Heat from climate change also can affect the diversity of plants, animals and insects, as well as how different species interact with humans. According to Conservation International, bee territories for bumblebee migrations have shrunk by around 200 miles in North America and Europe over the past 110 years due to climate change.
“Without these pollinators, it would be a much different world,” says Elinor Lichtenberg, assistant professor of ecology. “There would be a lot fewer flowers, and our fruits, vegetables and nuts are heavily dependent on insect pollination.”
Listen to Courtney Cecale on Episode 25 of UNT Pod and Alexandra Ponette-González in Episode 30.
In her lab, as part of UNT’s Advanced Environmental Research Institute, Lichtenberg studies the behavior of pollinators, primarily wild bees. In addition to studying how grazing practices impact pollinators, she’s researching what other flower visitors bees use as sources of social information.
Andrew Gregory, assistant professor of biological sciences, is examining a possible malaria outbreak in birds in Chile, which could lead to a better understanding of the effects of global warming on disease transmission. As climate change moves colder temperatures higher in the Chilean mountainside, bird populations are being affected with more contact with mosquitoes. This not only offers opportunities to see how wildlife disease can restructure with climate change, but also how it affects other populations, including humans, who interact with birds.
He traveled to Chile in January as part of the Sub-Antarctic Biocultural Conservation program with a group of students who are chosen from universities across the country to study the impacts of malaria and climate change on biodiversity.

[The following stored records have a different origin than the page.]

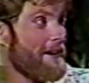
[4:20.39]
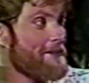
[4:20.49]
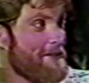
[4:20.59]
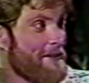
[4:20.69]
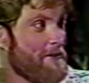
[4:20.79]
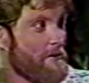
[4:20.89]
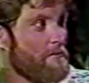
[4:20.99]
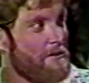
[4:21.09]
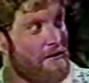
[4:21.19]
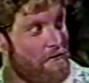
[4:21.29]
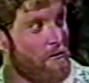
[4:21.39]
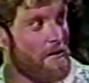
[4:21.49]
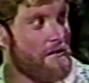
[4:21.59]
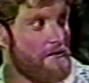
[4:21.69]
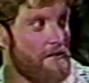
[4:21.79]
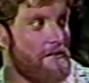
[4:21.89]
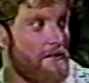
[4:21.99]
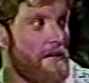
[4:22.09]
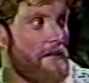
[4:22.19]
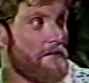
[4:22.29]
I said the trip would take 40 to 60
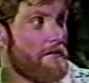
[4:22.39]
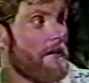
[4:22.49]
days.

“We have a unique opportunity to study a novel landscape where birds are being exposed to a new threat brought about by climate change,” Gregory says.

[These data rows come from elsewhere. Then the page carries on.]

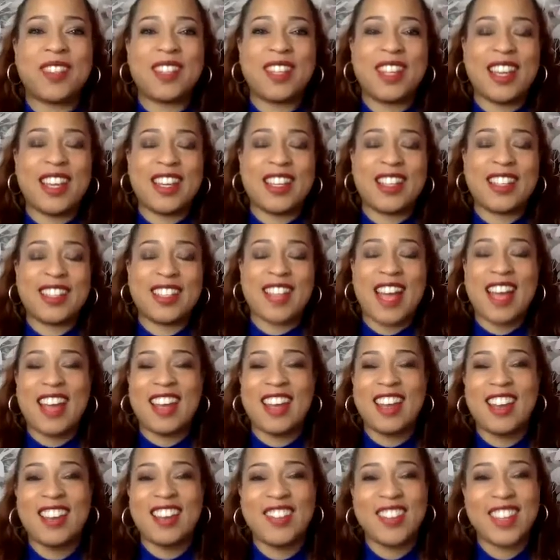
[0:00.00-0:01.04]
Yes, I
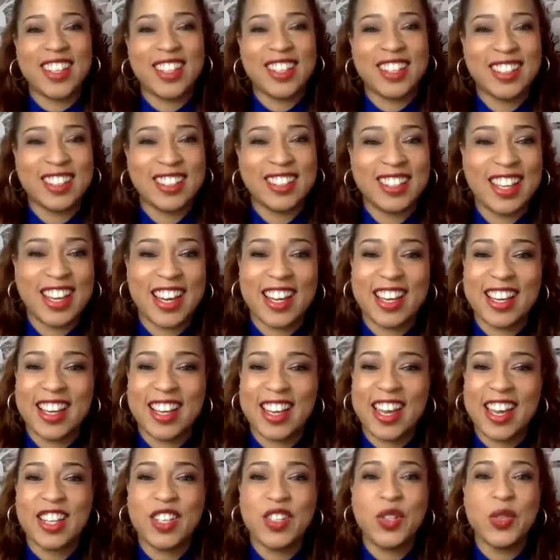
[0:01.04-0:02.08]
love it. Yeah.
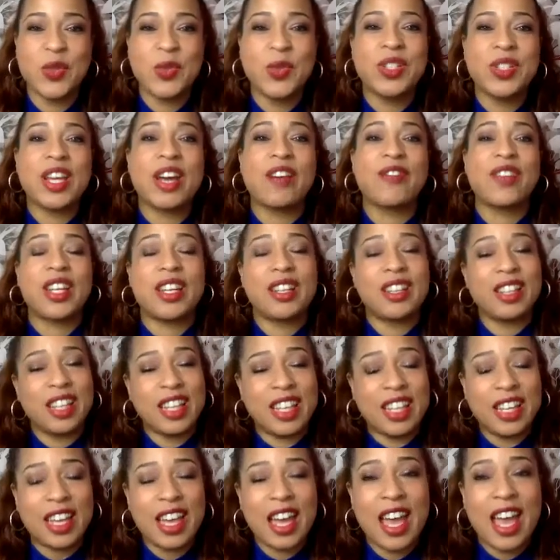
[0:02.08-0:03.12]
And you
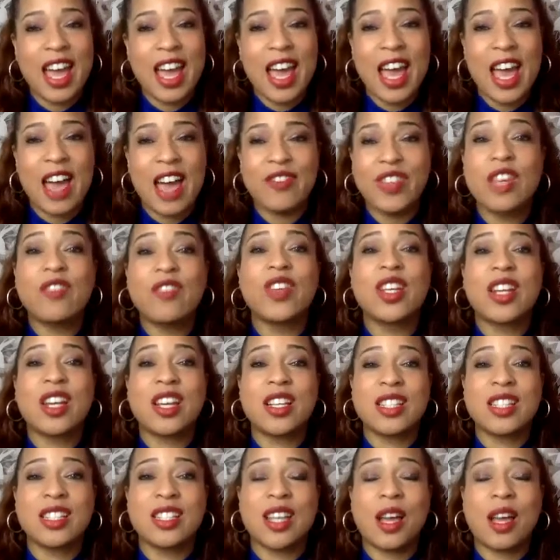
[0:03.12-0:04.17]
definitely have given
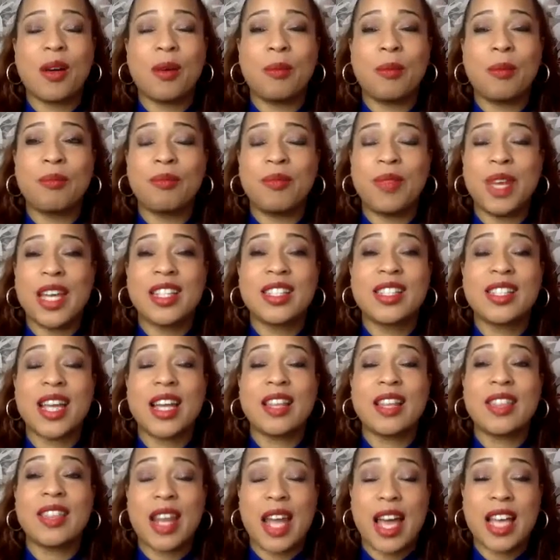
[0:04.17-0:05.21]
us some insight
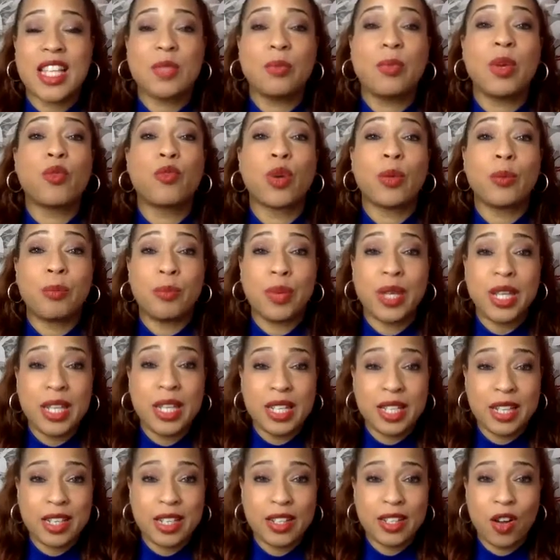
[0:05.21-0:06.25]
that has been
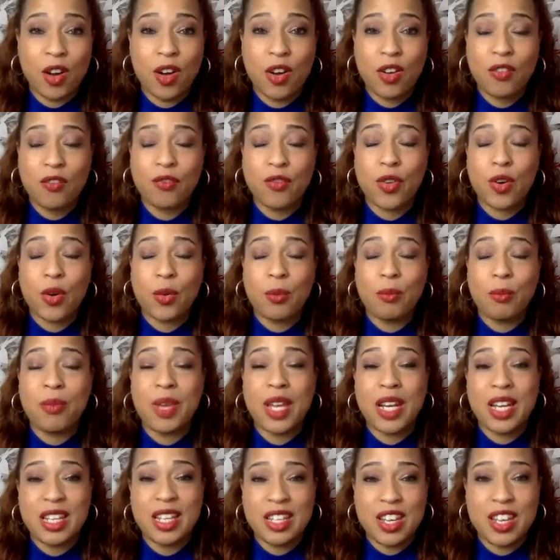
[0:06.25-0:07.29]
repeated for many
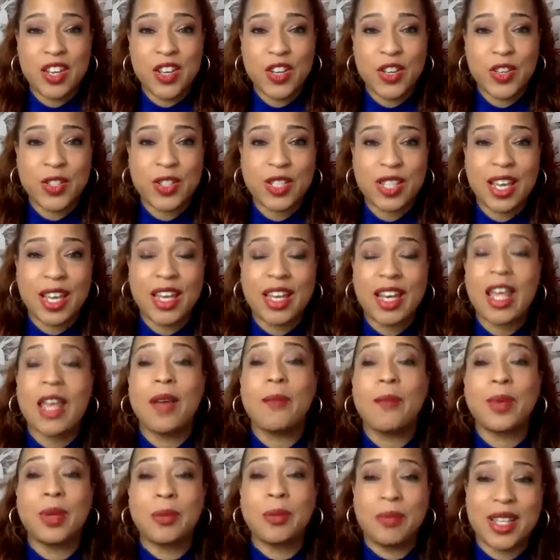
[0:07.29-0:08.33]
years and
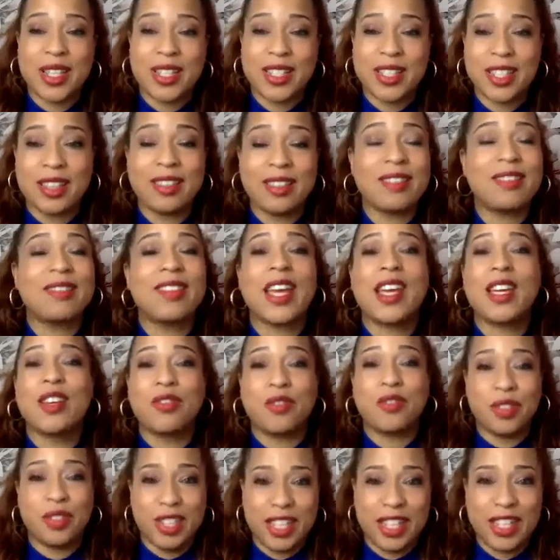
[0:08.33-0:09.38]
implemented.
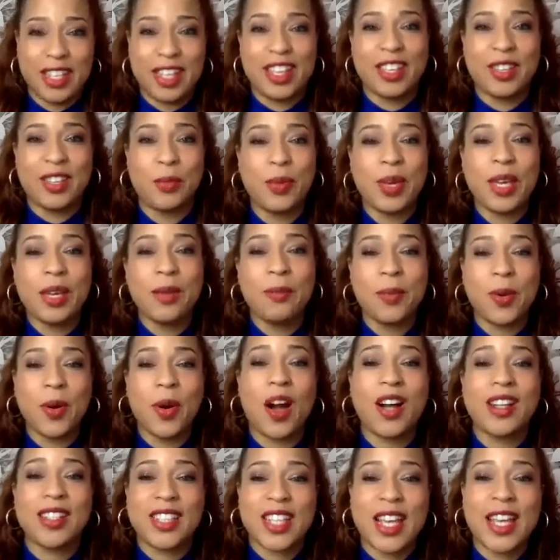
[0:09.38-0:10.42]
Thankfully, people are
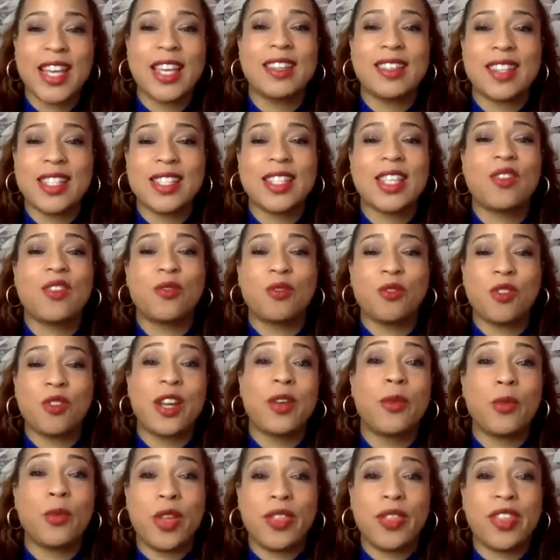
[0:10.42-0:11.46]
taking this and running
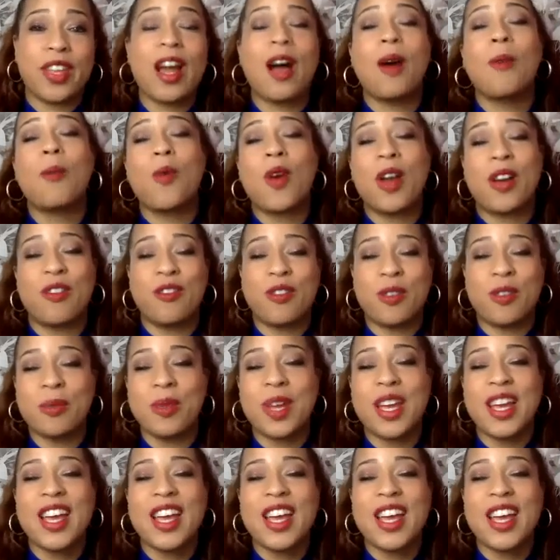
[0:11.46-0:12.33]
with it. I'm one of them.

Read about a collaboration between UNT researchers and the Dixon Water Foundation that is helping to create sustainable ranch practices and further basic science about diversity.
Lu Liang, assistant professor of geography and the environment, is using citizen scientists to help test if there is a correlation between urban heat and air pollution. Through her project, she’s deploying a low-cost sensor network throughout Denton County to obtain granular measurements of heat and air pollution, particulate matter with a diameter of 2.5 microns or less — tiny particles of pollution that are detrimental to human health when inhaled. The data will then be available to researchers and citizens through an online open access map that shows air quality changes wherever the sensors are installed. Temperature information will be gained through other sources.
“We are trying to understand exactly what’s happening in our city and how to better, more accurately measure exposure to heat and pollution,” Liang says.
Alexandra Ponette-González, associate professor of geography and the environment, is studying the particles in the air that are transported from the atmosphere to the surface of the earth in precipitation. Every time it rains, millions of tiny particles hitchhike on the falling water droplets. This water contains a large and diverse community of organisms such as bacteria, fungi and even tardigrades along with non-living particles like dust, soot, microplastics and radioactive material. What’s in our rainwater can have major implications for how ecosystems work, from economic impacts on agricultural crop yields to environmental effects of pollutants.
“We’re improving our understanding of how changes in air quality due to urban pollution, increasing wildfires and dust storms affect the ecosystems we depend on for clean air, water and well-being,” Ponette-González says. “We’re also interested in ways and contexts in which vegetation can mitigate urban environmental problems, including air pollution and climate warming.”